### [Try it]
The material below contains a line with "Silent video, 20 frames per second." and a line with "Lip reading: But". Copy exactly those two lines and all lines between them.

### [Source material]
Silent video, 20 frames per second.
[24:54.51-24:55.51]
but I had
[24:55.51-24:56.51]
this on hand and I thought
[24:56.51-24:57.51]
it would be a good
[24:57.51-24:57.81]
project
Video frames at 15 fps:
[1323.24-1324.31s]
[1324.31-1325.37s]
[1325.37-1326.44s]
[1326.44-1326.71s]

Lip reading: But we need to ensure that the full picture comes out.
---
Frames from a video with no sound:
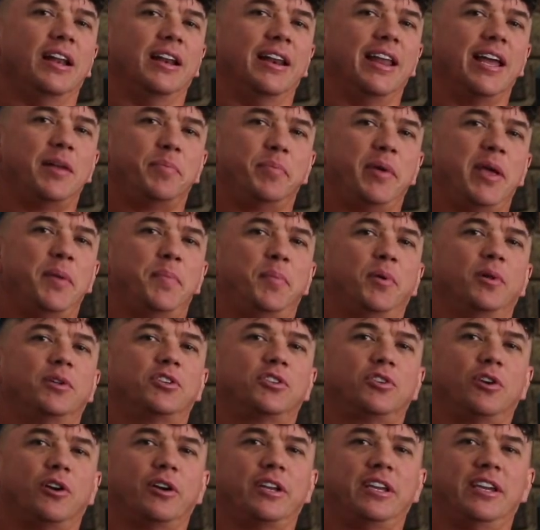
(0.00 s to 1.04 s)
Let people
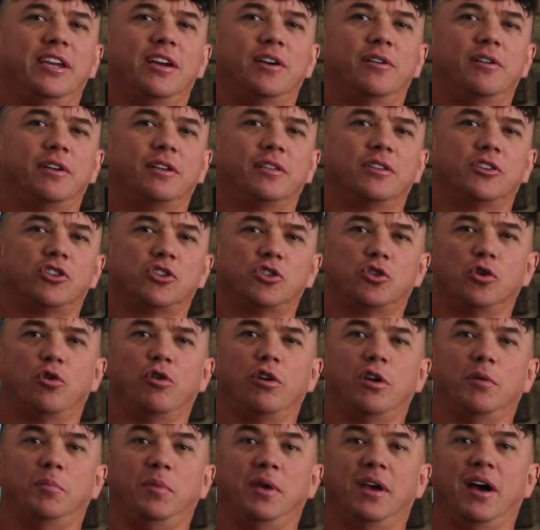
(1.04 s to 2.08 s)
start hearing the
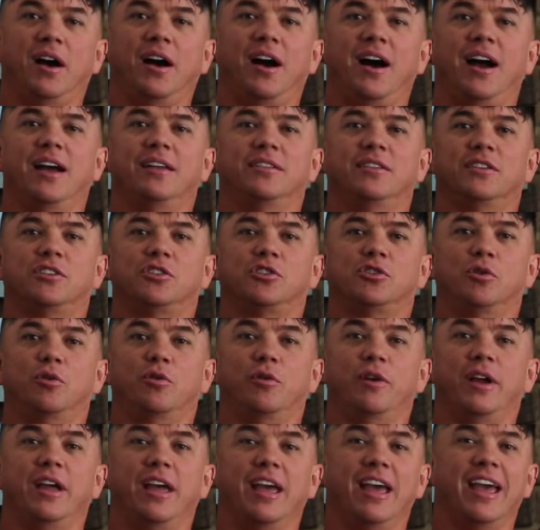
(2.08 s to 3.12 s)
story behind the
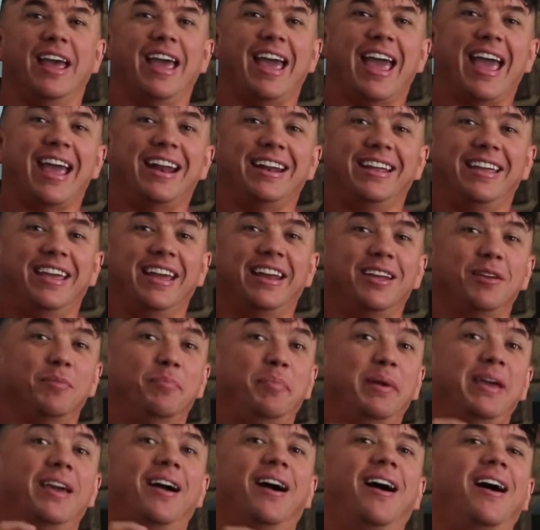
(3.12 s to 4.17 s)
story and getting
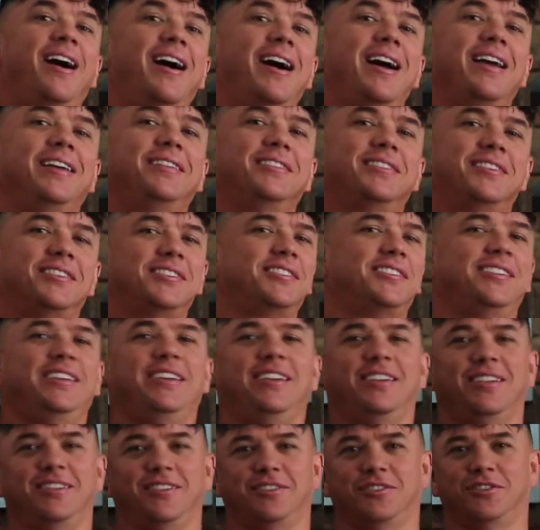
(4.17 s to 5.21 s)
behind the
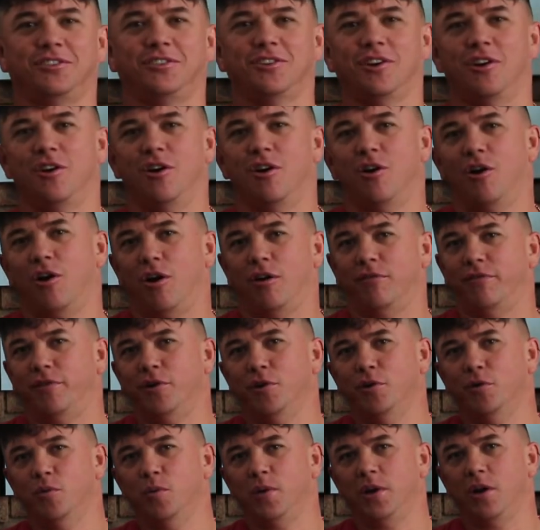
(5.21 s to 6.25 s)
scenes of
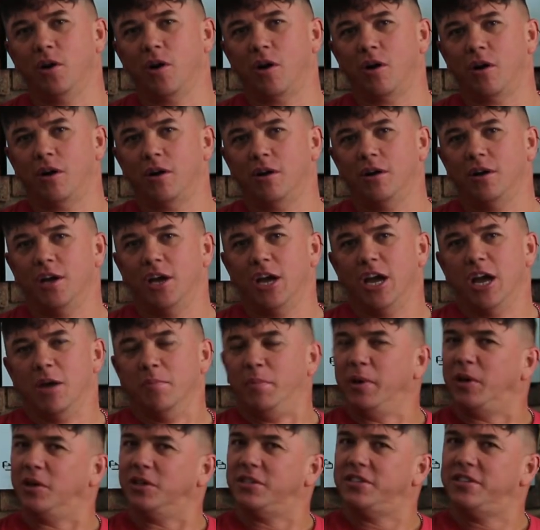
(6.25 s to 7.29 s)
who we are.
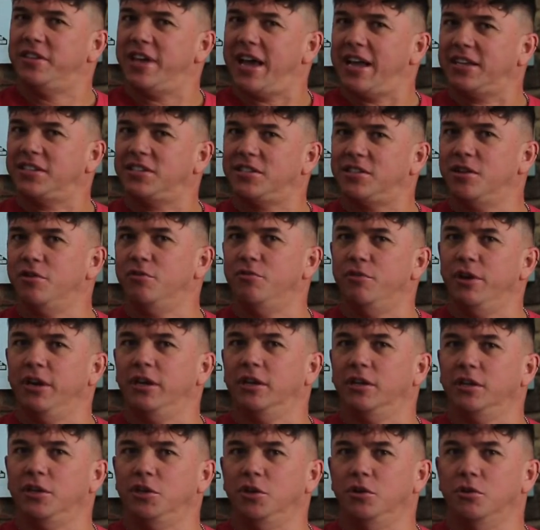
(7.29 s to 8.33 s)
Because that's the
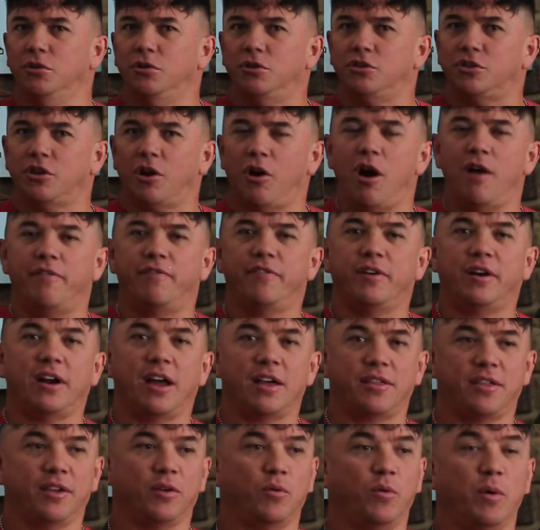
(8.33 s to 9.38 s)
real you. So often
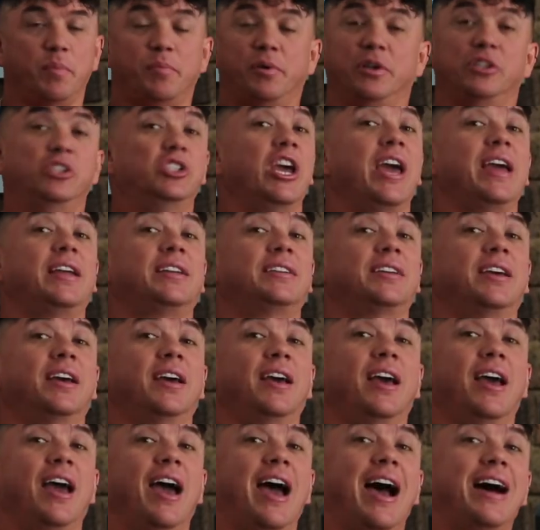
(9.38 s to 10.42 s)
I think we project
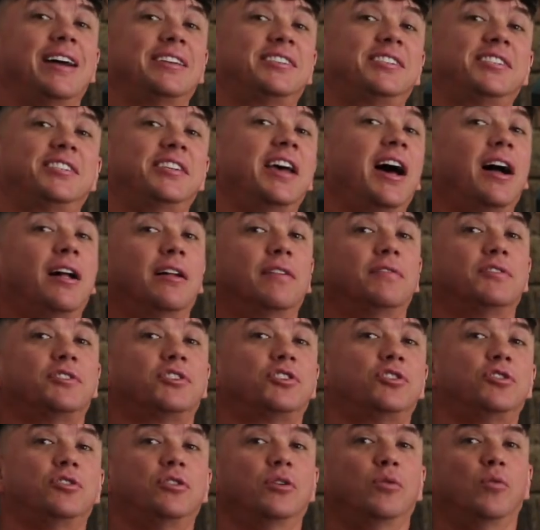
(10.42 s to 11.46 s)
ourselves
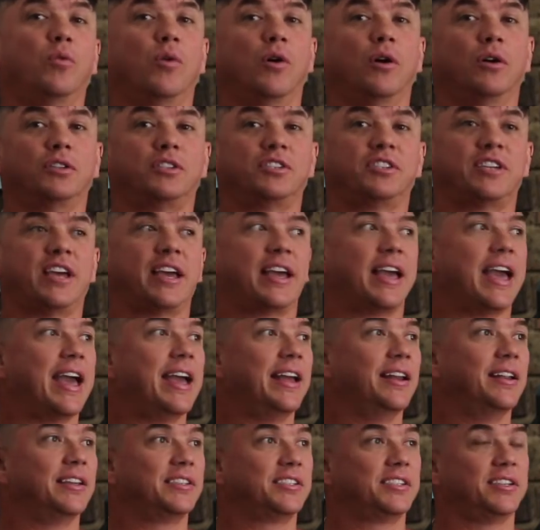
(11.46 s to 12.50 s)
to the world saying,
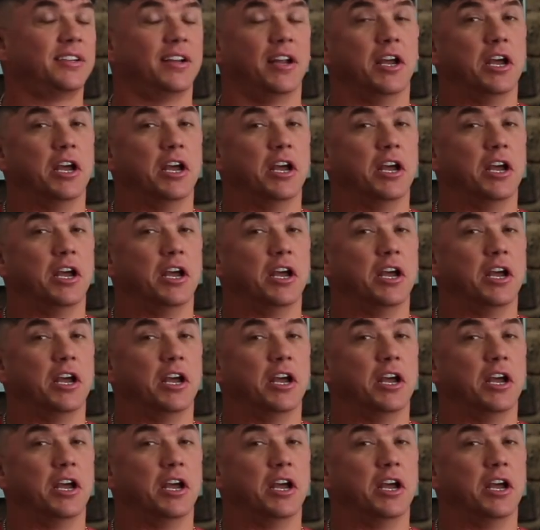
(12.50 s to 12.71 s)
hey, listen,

### [Result for this exercise]
Silent video, 20 frames per second.
[24:54.51-24:55.51]
but I had
[24:55.51-24:56.51]
this on hand and I thought
[24:56.51-24:57.51]
it would be a good
[24:57.51-24:57.81]
project
Video frames at 15 fps:
[1323.24-1324.31s]
[1324.31-1325.37s]
[1325.37-1326.44s]
[1326.44-1326.71s]

Lip reading: But we need to ensure that the full picture comes out.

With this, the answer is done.